<<<<

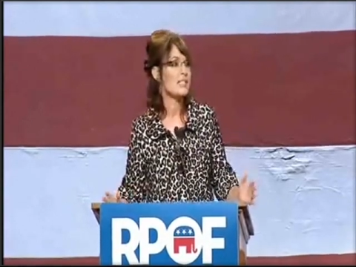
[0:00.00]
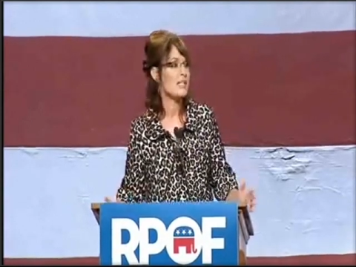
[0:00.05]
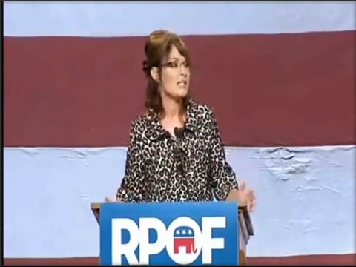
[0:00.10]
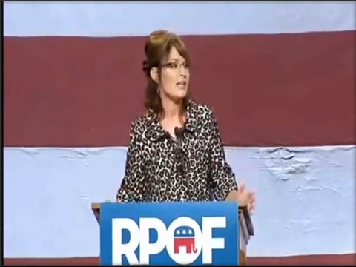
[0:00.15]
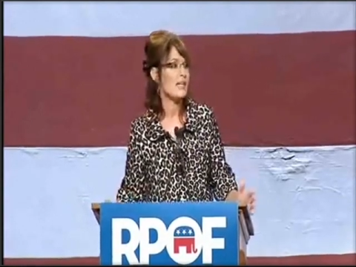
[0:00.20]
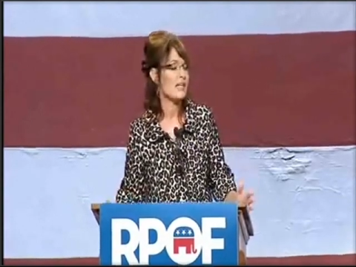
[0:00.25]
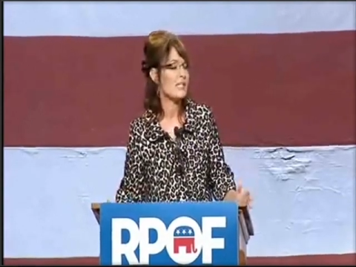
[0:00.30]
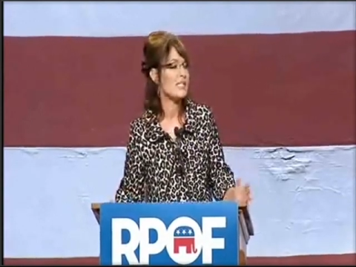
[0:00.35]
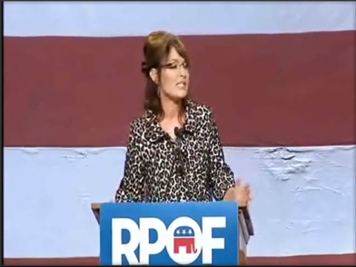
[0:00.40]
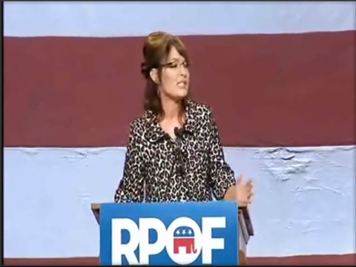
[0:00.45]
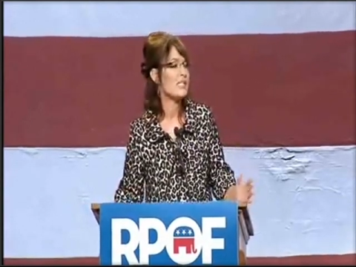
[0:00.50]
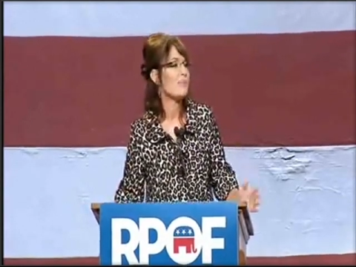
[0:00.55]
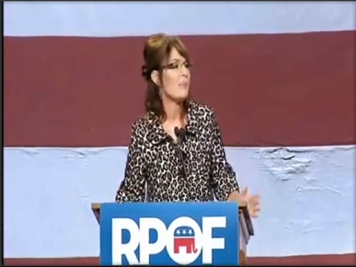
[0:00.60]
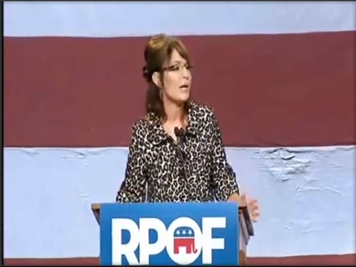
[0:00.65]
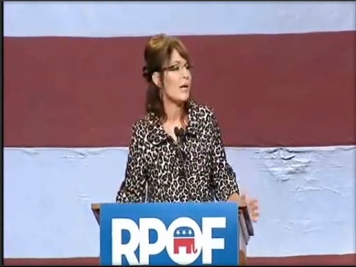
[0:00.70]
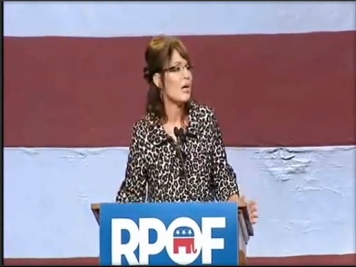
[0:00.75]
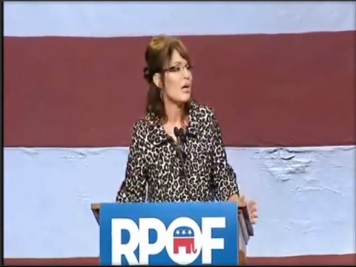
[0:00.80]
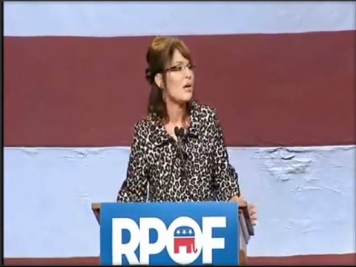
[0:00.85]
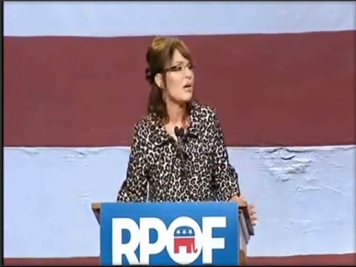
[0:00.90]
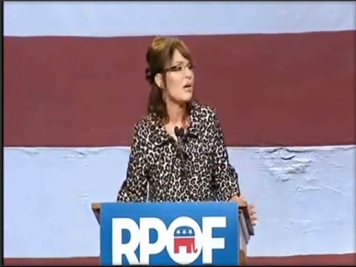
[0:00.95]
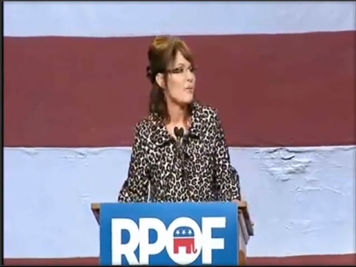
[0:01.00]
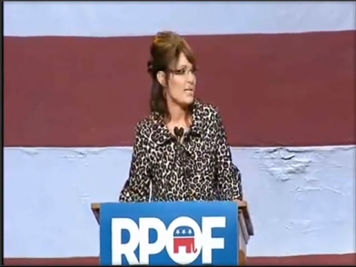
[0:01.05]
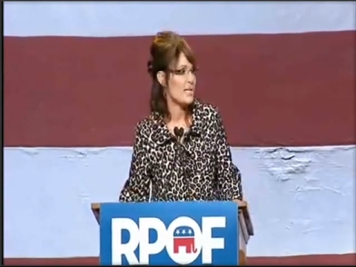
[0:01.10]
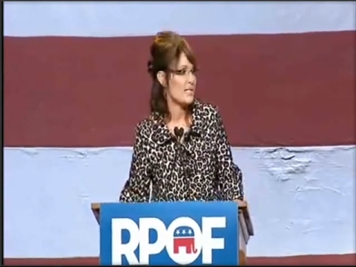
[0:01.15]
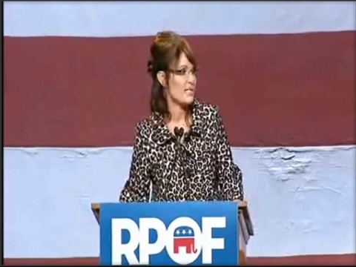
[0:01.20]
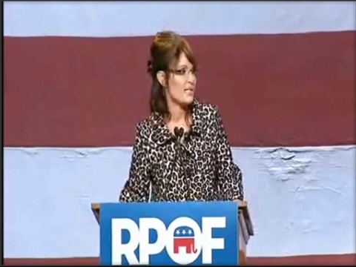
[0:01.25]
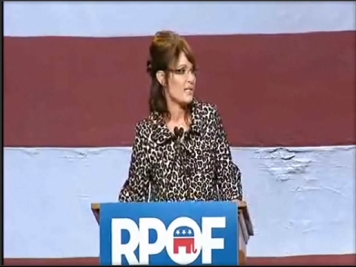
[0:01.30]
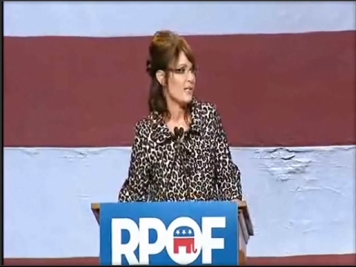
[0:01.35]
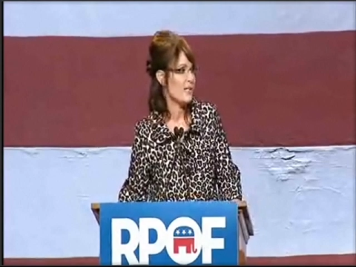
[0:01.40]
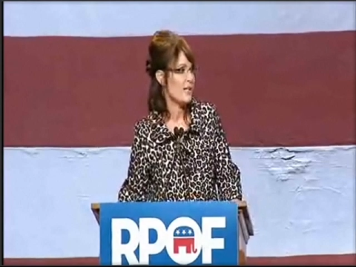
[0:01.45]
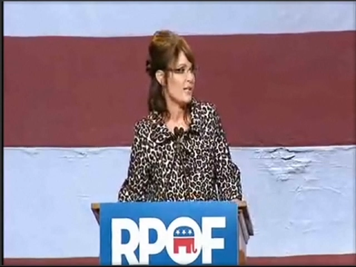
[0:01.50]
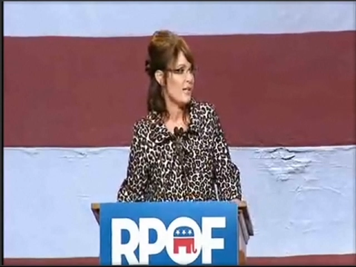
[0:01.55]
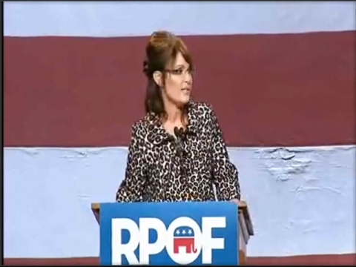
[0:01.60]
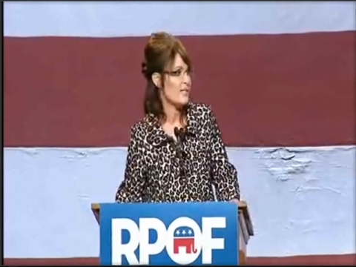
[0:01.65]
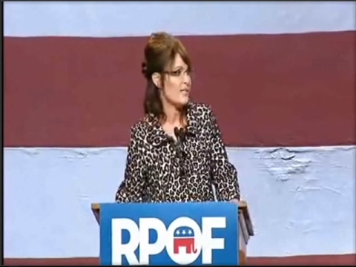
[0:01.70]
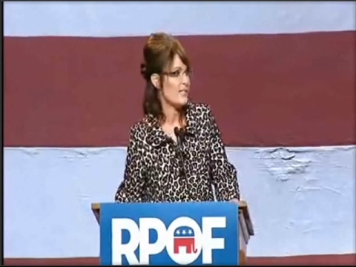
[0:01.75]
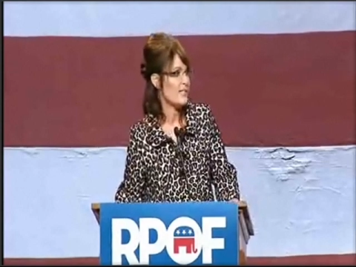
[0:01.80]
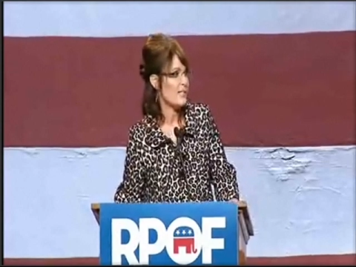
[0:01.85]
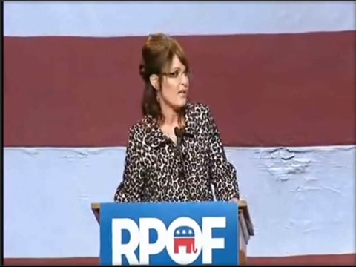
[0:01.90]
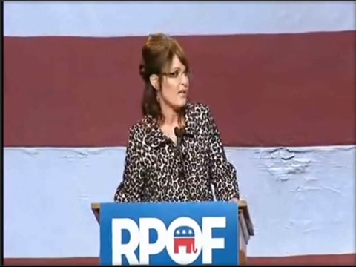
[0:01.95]
experiment in
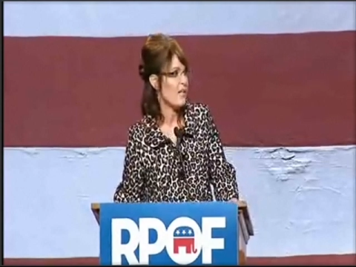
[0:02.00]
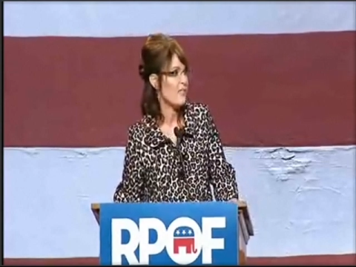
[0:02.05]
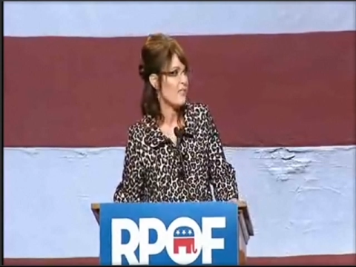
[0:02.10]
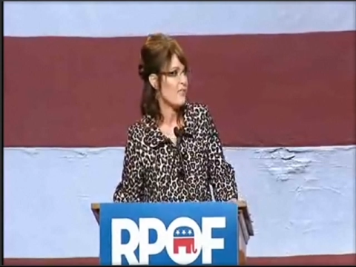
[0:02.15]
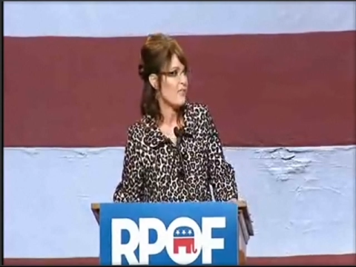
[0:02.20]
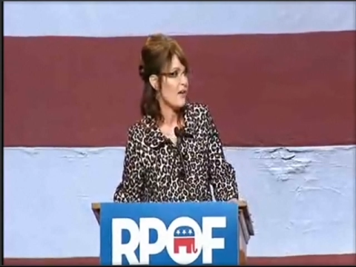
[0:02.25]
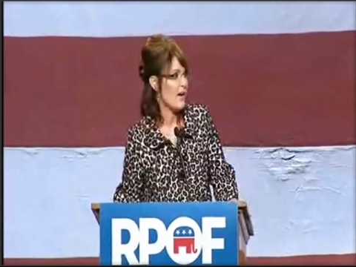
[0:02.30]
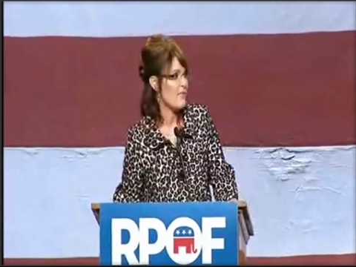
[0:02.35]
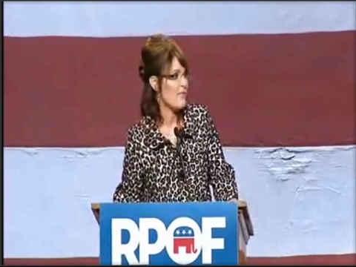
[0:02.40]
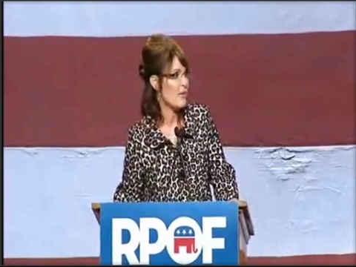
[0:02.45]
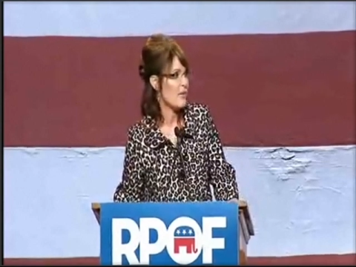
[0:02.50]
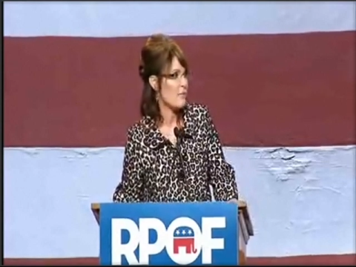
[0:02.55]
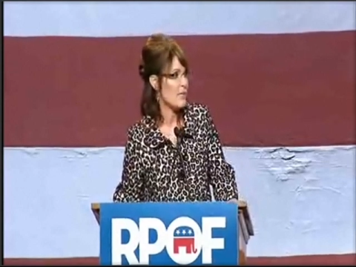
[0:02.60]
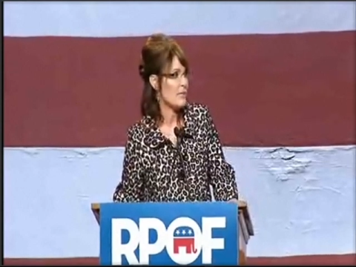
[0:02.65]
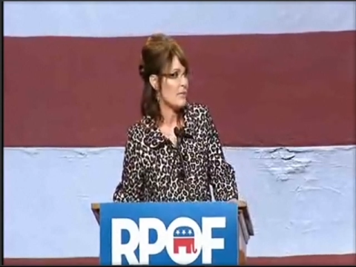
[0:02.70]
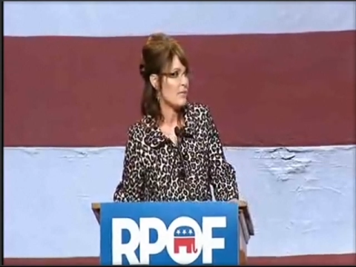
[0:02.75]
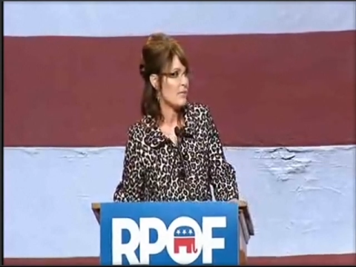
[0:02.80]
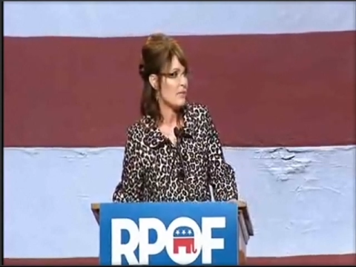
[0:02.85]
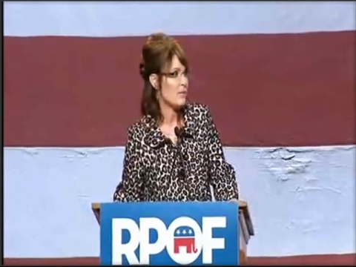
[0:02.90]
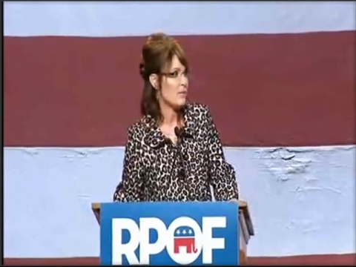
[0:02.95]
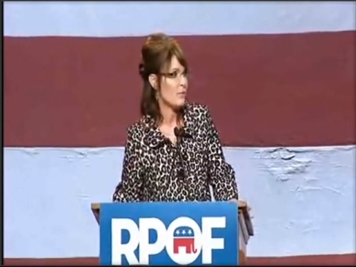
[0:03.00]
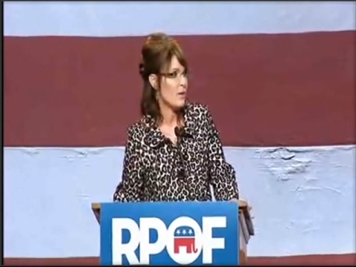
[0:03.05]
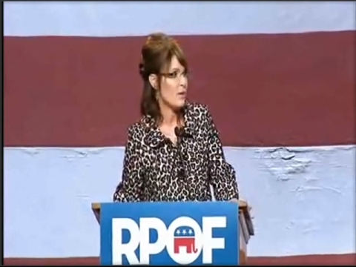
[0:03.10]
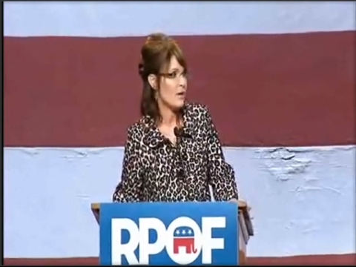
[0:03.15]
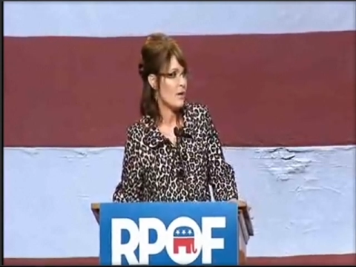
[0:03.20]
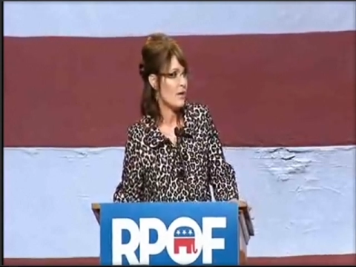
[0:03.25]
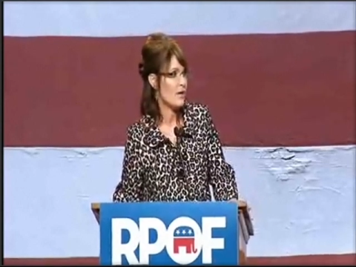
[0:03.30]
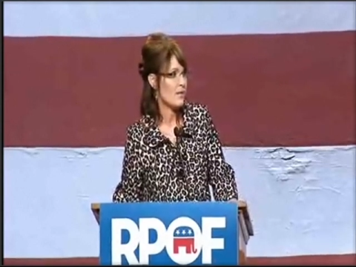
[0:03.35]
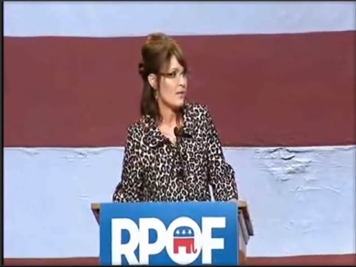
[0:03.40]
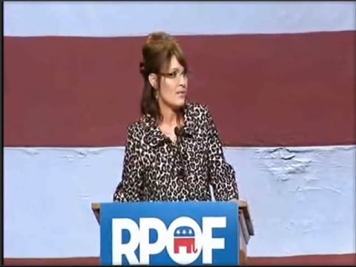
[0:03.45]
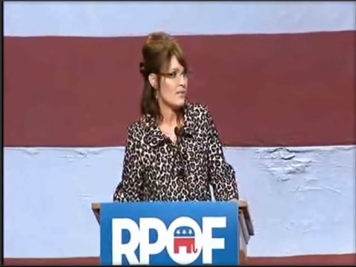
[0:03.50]
self-government work.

>>>>

### Exercise aim:
The answer is the full listing above, reproduced character for character, minus its images.

### Exercise output:
[0:00.00]
[0:00.05]
[0:00.10]
[0:00.15]
[0:00.20]
[0:00.25]
[0:00.30]
[0:00.35]
[0:00.40]
[0:00.45]
[0:00.50]
[0:00.55]
[0:00.60]
[0:00.65]
[0:00.70]
[0:00.75]
[0:00.80]
[0:00.85]
[0:00.90]
[0:00.95]
[0:01.00]
[0:01.05]
[0:01.10]
[0:01.15]
[0:01.20]
[0:01.25]
[0:01.30]
[0:01.35]
[0:01.40]
[0:01.45]
[0:01.50]
[0:01.55]
[0:01.60]
[0:01.65]
[0:01.70]
[0:01.75]
[0:01.80]
[0:01.85]
[0:01.90]
[0:01.95]
experiment in
[0:02.00]
[0:02.05]
[0:02.10]
[0:02.15]
[0:02.20]
[0:02.25]
[0:02.30]
[0:02.35]
[0:02.40]
[0:02.45]
[0:02.50]
[0:02.55]
[0:02.60]
[0:02.65]
[0:02.70]
[0:02.75]
[0:02.80]
[0:02.85]
[0:02.90]
[0:02.95]
[0:03.00]
[0:03.05]
[0:03.10]
[0:03.15]
[0:03.20]
[0:03.25]
[0:03.30]
[0:03.35]
[0:03.40]
[0:03.45]
[0:03.50]
self-government work.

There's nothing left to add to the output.